> _BRIEF_: Your output should be the lines from the one containing "[00:07:33.01]" through the last line below, both ends included, exactly as written and free of pictures.

[MATERIAL FOR THE TASK]

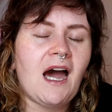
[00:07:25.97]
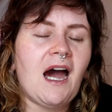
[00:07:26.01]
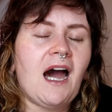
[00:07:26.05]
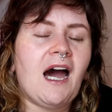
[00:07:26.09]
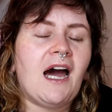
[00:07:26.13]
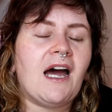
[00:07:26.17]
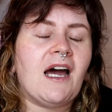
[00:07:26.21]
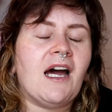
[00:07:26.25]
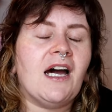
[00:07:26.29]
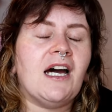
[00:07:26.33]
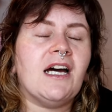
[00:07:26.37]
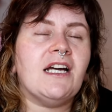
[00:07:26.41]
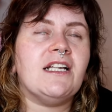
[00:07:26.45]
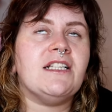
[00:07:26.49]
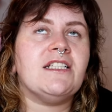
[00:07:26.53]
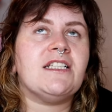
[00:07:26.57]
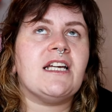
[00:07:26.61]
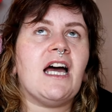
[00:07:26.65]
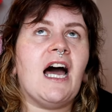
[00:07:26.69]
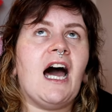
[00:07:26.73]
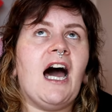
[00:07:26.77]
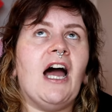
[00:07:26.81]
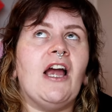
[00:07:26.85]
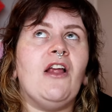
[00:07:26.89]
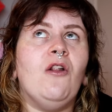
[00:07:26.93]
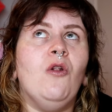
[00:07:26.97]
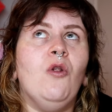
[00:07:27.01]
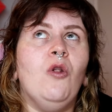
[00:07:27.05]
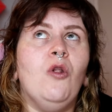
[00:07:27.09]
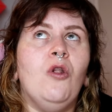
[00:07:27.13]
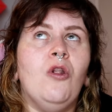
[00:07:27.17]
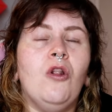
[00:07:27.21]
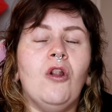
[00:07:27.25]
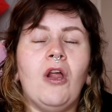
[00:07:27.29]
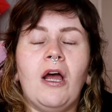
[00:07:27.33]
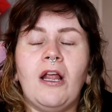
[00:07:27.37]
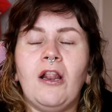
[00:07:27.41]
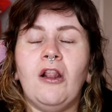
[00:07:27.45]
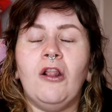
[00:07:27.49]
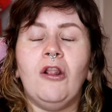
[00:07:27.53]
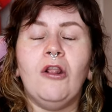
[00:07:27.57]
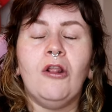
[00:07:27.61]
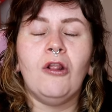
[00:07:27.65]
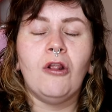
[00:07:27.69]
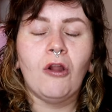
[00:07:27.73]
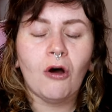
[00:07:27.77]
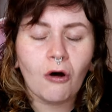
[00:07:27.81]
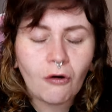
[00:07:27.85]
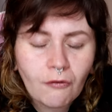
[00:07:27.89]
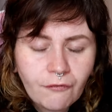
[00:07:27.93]
and I
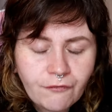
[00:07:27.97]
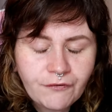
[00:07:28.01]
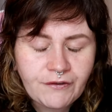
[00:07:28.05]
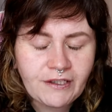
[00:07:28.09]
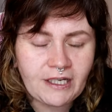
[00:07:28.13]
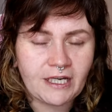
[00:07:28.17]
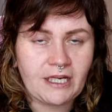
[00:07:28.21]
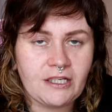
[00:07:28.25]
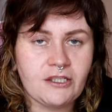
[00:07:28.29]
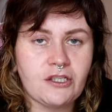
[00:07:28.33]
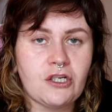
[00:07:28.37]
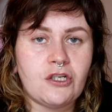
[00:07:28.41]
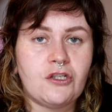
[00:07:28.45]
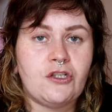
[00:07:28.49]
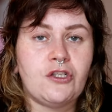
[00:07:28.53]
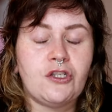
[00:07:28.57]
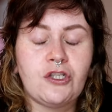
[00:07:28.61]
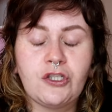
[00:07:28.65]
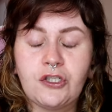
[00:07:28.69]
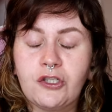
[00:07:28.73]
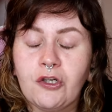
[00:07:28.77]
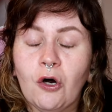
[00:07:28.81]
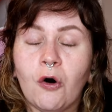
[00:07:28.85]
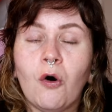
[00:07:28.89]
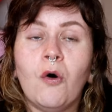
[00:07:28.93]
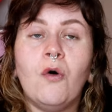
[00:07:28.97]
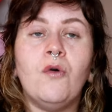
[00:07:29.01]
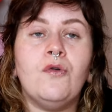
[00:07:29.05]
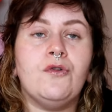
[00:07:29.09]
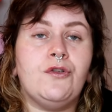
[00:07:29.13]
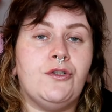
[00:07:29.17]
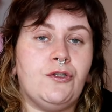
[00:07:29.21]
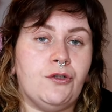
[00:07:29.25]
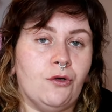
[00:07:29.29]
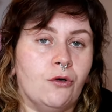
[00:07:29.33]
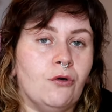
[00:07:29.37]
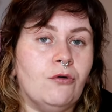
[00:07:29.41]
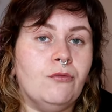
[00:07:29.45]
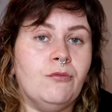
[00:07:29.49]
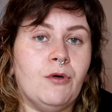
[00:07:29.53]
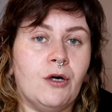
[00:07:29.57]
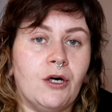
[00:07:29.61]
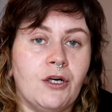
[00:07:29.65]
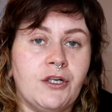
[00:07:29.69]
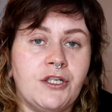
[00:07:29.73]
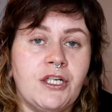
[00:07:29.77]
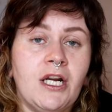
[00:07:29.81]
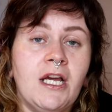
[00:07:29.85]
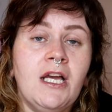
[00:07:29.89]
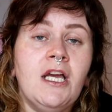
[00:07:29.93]
loved it so, so
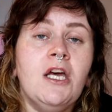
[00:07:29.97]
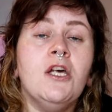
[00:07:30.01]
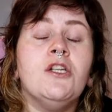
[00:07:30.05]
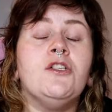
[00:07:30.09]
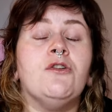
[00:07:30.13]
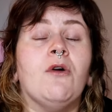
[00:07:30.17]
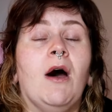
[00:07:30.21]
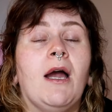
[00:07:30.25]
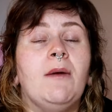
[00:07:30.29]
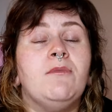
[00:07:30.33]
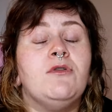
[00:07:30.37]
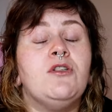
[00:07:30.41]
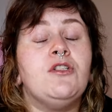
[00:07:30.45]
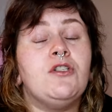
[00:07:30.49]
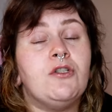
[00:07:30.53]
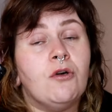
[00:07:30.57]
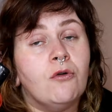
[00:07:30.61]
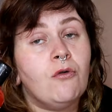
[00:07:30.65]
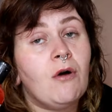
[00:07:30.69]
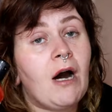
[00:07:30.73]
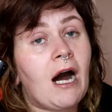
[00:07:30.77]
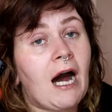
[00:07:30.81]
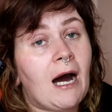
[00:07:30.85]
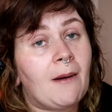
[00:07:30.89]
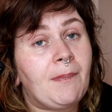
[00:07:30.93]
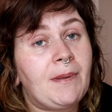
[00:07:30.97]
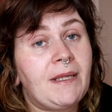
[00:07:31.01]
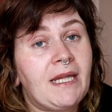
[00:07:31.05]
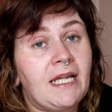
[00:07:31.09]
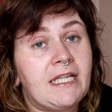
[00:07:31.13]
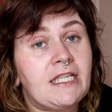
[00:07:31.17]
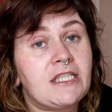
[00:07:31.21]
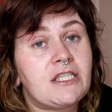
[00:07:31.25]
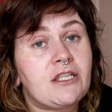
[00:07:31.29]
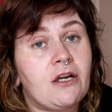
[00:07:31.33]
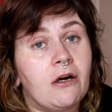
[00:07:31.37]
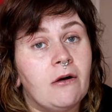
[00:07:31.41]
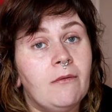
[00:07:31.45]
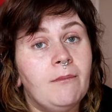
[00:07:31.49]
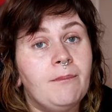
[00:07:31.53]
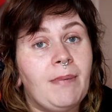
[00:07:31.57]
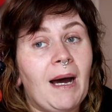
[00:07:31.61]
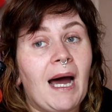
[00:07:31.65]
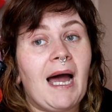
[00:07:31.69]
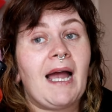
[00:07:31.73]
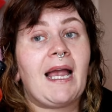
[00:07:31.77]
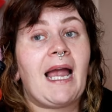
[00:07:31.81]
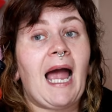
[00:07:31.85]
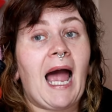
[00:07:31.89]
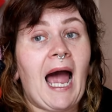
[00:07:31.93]
much. So I'm so happy that it's come
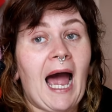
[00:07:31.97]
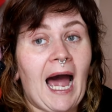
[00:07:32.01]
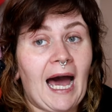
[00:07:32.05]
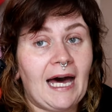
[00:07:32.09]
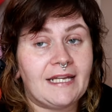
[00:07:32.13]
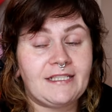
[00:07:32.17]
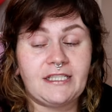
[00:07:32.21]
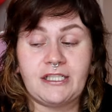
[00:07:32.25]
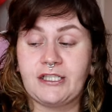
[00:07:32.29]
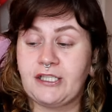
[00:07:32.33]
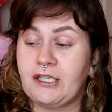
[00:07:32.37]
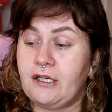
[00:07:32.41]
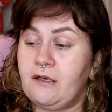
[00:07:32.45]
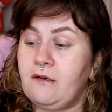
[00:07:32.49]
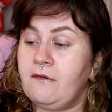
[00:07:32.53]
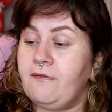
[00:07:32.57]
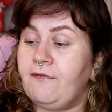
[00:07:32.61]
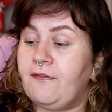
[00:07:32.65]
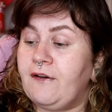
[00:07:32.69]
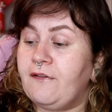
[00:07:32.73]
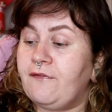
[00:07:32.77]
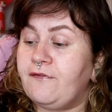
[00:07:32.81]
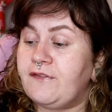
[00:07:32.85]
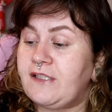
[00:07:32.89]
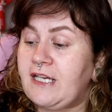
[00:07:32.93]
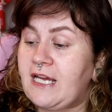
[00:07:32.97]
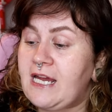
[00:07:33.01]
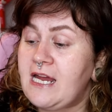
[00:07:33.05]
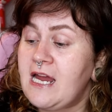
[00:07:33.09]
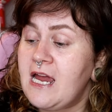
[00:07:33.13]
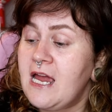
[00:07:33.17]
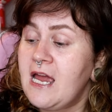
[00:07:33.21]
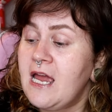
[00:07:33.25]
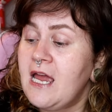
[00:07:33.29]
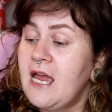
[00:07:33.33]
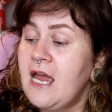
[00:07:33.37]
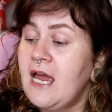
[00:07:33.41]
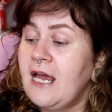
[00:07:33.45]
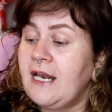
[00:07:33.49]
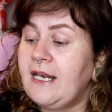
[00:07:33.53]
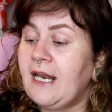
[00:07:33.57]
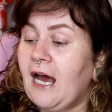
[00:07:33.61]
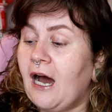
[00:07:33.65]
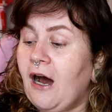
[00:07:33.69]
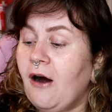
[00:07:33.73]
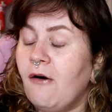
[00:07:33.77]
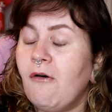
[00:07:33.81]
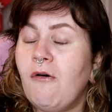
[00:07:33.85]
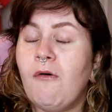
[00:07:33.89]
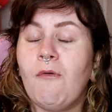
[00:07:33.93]
back as a 250.
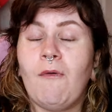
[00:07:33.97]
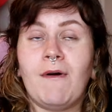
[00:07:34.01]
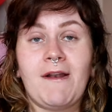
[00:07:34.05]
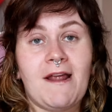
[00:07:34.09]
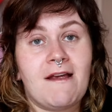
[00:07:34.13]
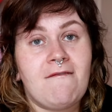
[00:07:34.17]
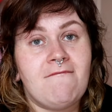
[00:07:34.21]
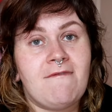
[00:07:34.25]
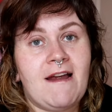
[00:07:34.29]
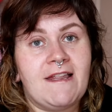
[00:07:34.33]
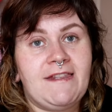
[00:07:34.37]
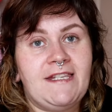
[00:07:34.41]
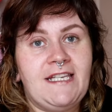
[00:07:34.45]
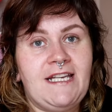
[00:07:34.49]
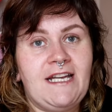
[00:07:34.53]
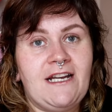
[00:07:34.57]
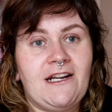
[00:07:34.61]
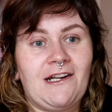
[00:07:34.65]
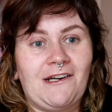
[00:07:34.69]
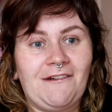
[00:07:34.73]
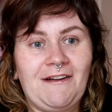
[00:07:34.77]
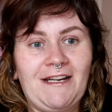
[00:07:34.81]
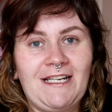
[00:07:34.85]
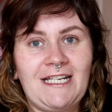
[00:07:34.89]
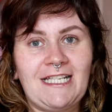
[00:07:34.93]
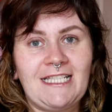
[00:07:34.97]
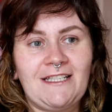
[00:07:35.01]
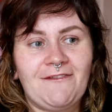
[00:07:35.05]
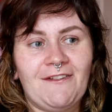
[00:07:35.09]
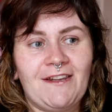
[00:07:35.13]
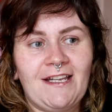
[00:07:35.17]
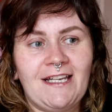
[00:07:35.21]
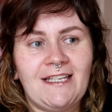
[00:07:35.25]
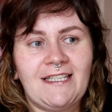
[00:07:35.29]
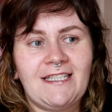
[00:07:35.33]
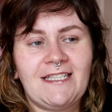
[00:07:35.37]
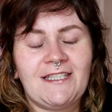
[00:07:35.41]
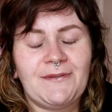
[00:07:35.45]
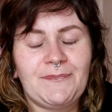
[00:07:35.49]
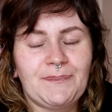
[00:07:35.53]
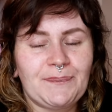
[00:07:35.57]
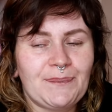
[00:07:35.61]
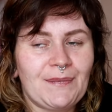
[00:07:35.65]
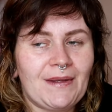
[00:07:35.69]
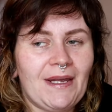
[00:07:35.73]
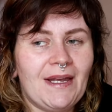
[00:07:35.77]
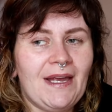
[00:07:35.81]
Now, when I read the ingredients for this,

[/MATERIAL FOR THE TASK]

> _TASK ANSWER_:
[00:07:33.01]
[00:07:33.05]
[00:07:33.09]
[00:07:33.13]
[00:07:33.17]
[00:07:33.21]
[00:07:33.25]
[00:07:33.29]
[00:07:33.33]
[00:07:33.37]
[00:07:33.41]
[00:07:33.45]
[00:07:33.49]
[00:07:33.53]
[00:07:33.57]
[00:07:33.61]
[00:07:33.65]
[00:07:33.69]
[00:07:33.73]
[00:07:33.77]
[00:07:33.81]
[00:07:33.85]
[00:07:33.89]
[00:07:33.93]
back as a 250.
[00:07:33.97]
[00:07:34.01]
[00:07:34.05]
[00:07:34.09]
[00:07:34.13]
[00:07:34.17]
[00:07:34.21]
[00:07:34.25]
[00:07:34.29]
[00:07:34.33]
[00:07:34.37]
[00:07:34.41]
[00:07:34.45]
[00:07:34.49]
[00:07:34.53]
[00:07:34.57]
[00:07:34.61]
[00:07:34.65]
[00:07:34.69]
[00:07:34.73]
[00:07:34.77]
[00:07:34.81]
[00:07:34.85]
[00:07:34.89]
[00:07:34.93]
[00:07:34.97]
[00:07:35.01]
[00:07:35.05]
[00:07:35.09]
[00:07:35.13]
[00:07:35.17]
[00:07:35.21]
[00:07:35.25]
[00:07:35.29]
[00:07:35.33]
[00:07:35.37]
[00:07:35.41]
[00:07:35.45]
[00:07:35.49]
[00:07:35.53]
[00:07:35.57]
[00:07:35.61]
[00:07:35.65]
[00:07:35.69]
[00:07:35.73]
[00:07:35.77]
[00:07:35.81]
Now, when I read the ingredients for this,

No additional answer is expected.